EXERCISE AIM: For this exercise, retype each line of the material below verbatim and omit any picture.

------------------------------------------------------------

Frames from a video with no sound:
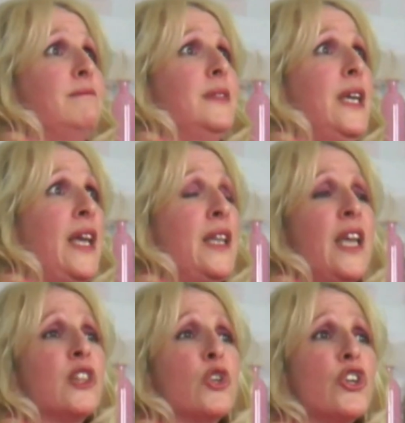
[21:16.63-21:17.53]

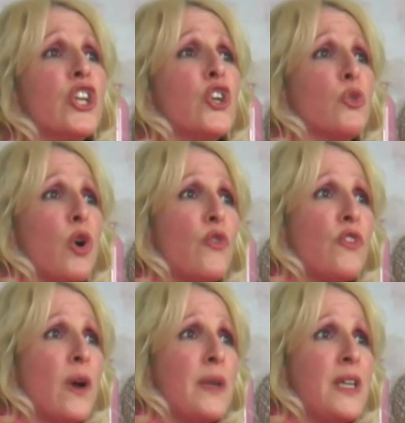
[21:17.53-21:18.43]
learn and grow
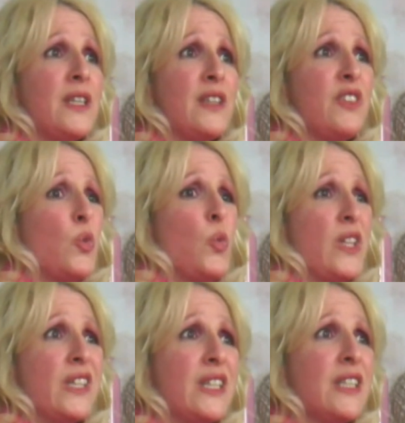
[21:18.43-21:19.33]
from it, even a
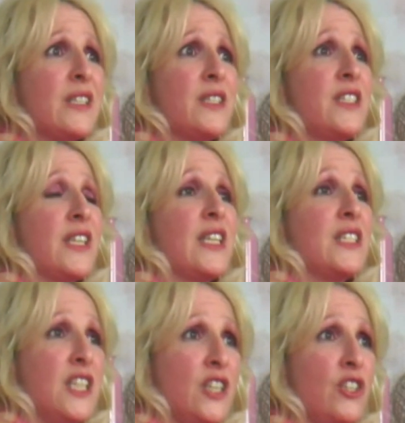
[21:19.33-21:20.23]
willingness to
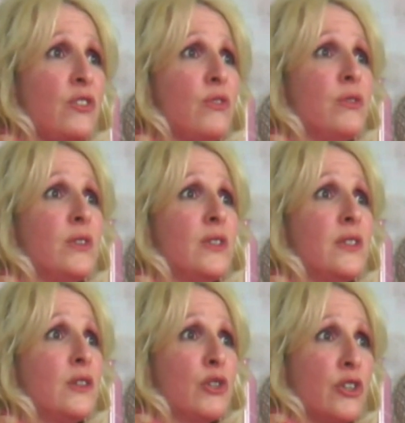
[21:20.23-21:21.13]
continue
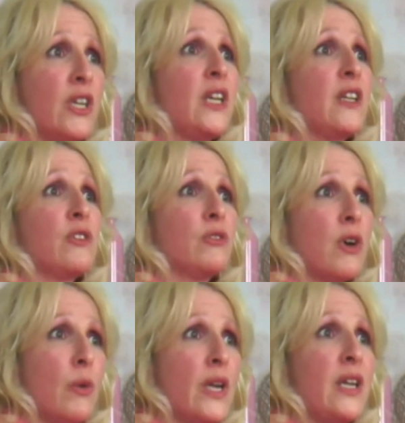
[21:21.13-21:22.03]
learning and
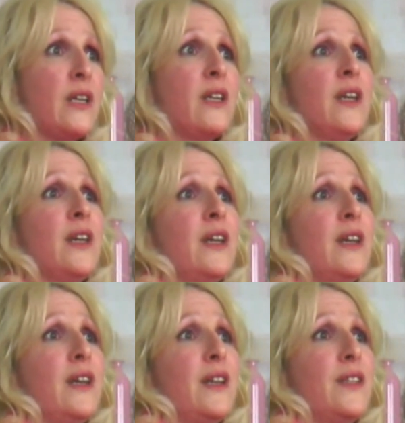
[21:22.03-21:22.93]
growing.
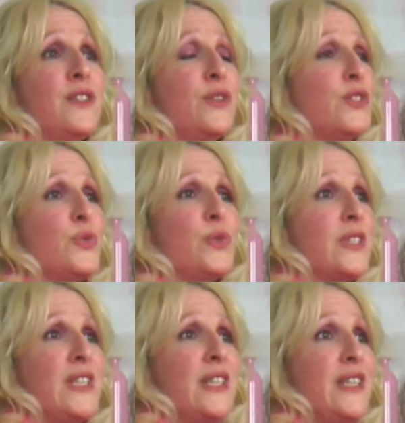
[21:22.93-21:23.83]
So it's
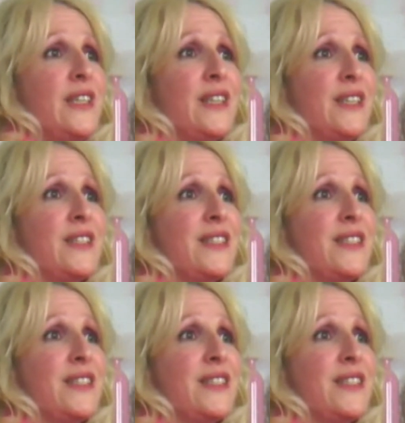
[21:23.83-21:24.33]
the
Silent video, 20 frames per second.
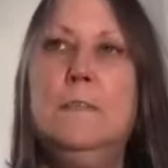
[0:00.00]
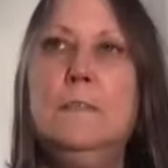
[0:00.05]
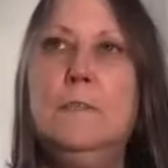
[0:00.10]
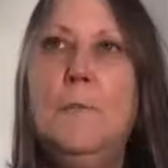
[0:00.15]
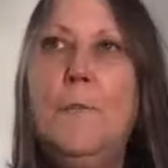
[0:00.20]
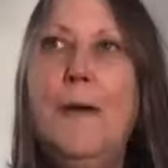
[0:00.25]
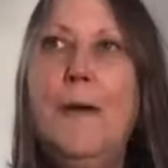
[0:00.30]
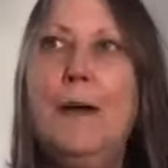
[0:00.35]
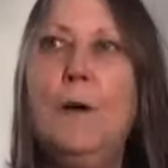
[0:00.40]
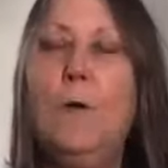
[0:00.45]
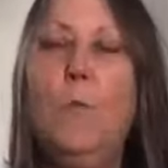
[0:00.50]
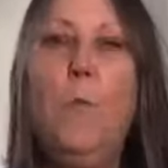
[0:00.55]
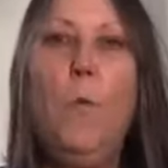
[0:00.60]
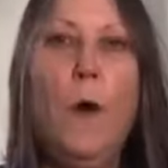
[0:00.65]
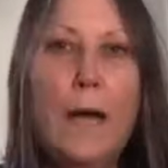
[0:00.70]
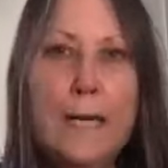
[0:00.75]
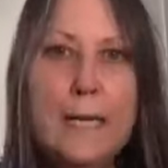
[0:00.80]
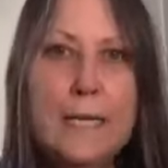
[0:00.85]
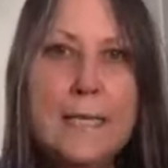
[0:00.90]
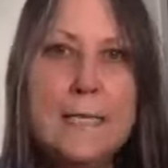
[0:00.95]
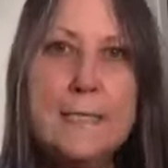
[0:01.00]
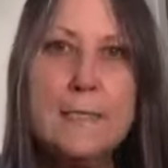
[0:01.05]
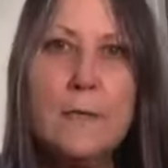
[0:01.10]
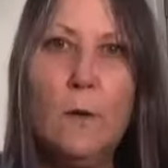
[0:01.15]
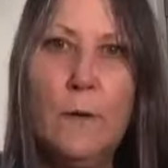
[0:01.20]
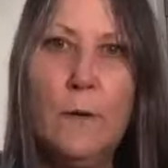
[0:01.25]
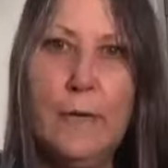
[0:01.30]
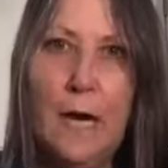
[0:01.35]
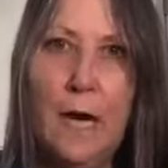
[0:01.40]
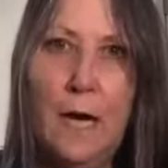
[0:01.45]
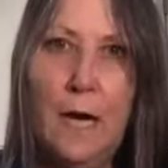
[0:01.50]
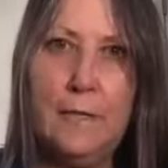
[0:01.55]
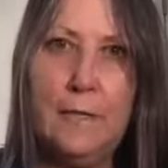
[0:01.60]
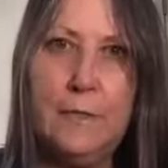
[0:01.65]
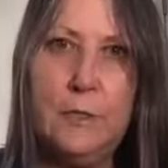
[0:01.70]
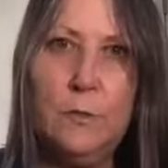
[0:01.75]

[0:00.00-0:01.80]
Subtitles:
No matter what is going on,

------------------------------------------------------------

OUTPUT:
Frames from a video with no sound:
[21:16.63-21:17.53]

[21:17.53-21:18.43]
learn and grow
[21:18.43-21:19.33]
from it, even a
[21:19.33-21:20.23]
willingness to
[21:20.23-21:21.13]
continue
[21:21.13-21:22.03]
learning and
[21:22.03-21:22.93]
growing.
[21:22.93-21:23.83]
So it's
[21:23.83-21:24.33]
the
Silent video, 20 frames per second.
[0:00.00]
[0:00.05]
[0:00.10]
[0:00.15]
[0:00.20]
[0:00.25]
[0:00.30]
[0:00.35]
[0:00.40]
[0:00.45]
[0:00.50]
[0:00.55]
[0:00.60]
[0:00.65]
[0:00.70]
[0:00.75]
[0:00.80]
[0:00.85]
[0:00.90]
[0:00.95]
[0:01.00]
[0:01.05]
[0:01.10]
[0:01.15]
[0:01.20]
[0:01.25]
[0:01.30]
[0:01.35]
[0:01.40]
[0:01.45]
[0:01.50]
[0:01.55]
[0:01.60]
[0:01.65]
[0:01.70]
[0:01.75]

[0:00.00-0:01.80]
Subtitles:
No matter what is going on,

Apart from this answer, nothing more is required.